Note These read errors are not observed in DSE 6.x and later. The standard mode is default and standard data is not mapped into memory.
I will let the current repair finish (or fail) and try to test this configuration
Let apply (temporary) the same configuration as for https://forge.softwareheritage.org/T2492#46833 and check if its better.
(I will test that before changing the disk_access_mode configuration)
looks like the oom issue is still present.
let's try the magic parameter disk_access_mode=mmap_index_only
The parameter was tested in vagrant and seems to be valid, even if it's not documented in the official cassandra documentation.

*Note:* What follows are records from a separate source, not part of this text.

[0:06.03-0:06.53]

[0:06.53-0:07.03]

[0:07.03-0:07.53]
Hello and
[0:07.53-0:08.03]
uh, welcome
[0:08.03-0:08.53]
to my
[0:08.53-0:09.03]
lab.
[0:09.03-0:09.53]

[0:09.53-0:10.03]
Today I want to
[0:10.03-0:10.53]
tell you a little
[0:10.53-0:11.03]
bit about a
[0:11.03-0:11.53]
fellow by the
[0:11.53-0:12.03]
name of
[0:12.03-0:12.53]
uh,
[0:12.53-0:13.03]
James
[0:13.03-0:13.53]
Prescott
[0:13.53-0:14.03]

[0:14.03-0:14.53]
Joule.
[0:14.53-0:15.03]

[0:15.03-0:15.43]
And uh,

If the repair goes ok after that, the possible performance impacts could be checked by comparing before and after with the same number of replayers (the arc config was changed which can also have an impact)

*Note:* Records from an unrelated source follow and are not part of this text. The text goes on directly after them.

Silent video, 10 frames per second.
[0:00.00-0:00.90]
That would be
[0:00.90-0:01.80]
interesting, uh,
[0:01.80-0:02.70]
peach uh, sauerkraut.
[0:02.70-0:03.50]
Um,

If the perfs are very bad, we could check if it will be possible to rollback after the replaying phase.
Finally, the repairs correctly finished with the option activated.

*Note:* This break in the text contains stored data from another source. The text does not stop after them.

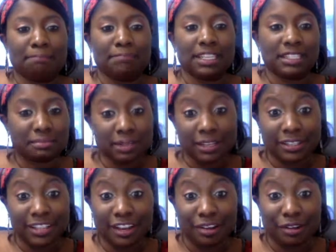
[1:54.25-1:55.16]
It's because
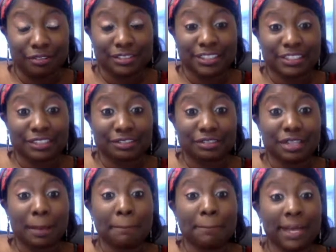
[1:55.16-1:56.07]
they don't have systems,
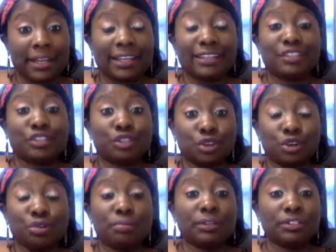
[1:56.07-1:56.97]
but it's
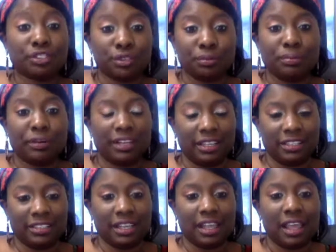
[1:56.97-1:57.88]
super, super
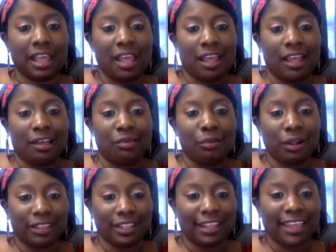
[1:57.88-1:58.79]
easy.
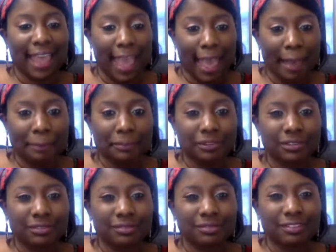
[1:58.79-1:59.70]
Where the cap
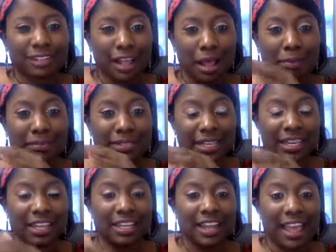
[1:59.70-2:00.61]
comes
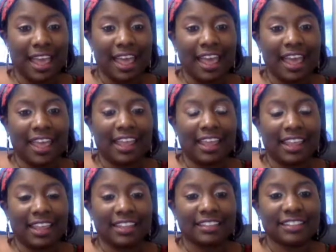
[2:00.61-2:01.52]
in at
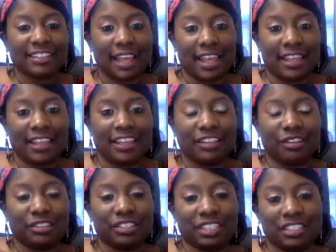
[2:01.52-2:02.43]
is taking
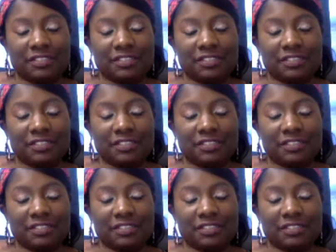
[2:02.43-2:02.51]
your 6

The replayers were reconfigured with 64 content replayers and 48 directory replayers.
The directory_entry reaper scheduler was also reconfigured to launch a repair each day (was already like that) but also to launch a repair when the unrepaired level reach 1%.
Regarding the performances, it seems there is no impact on the directory or content replaying speed, at least in the write rate.
Some OOM still occur with the disk_access_mode configuration but the behavior is different because the system seems to have remaining memory when the memory allocation is refused:
A possible cause can be the cassandra process tries to reserve to many memory pages (limited by default to 65530 pages)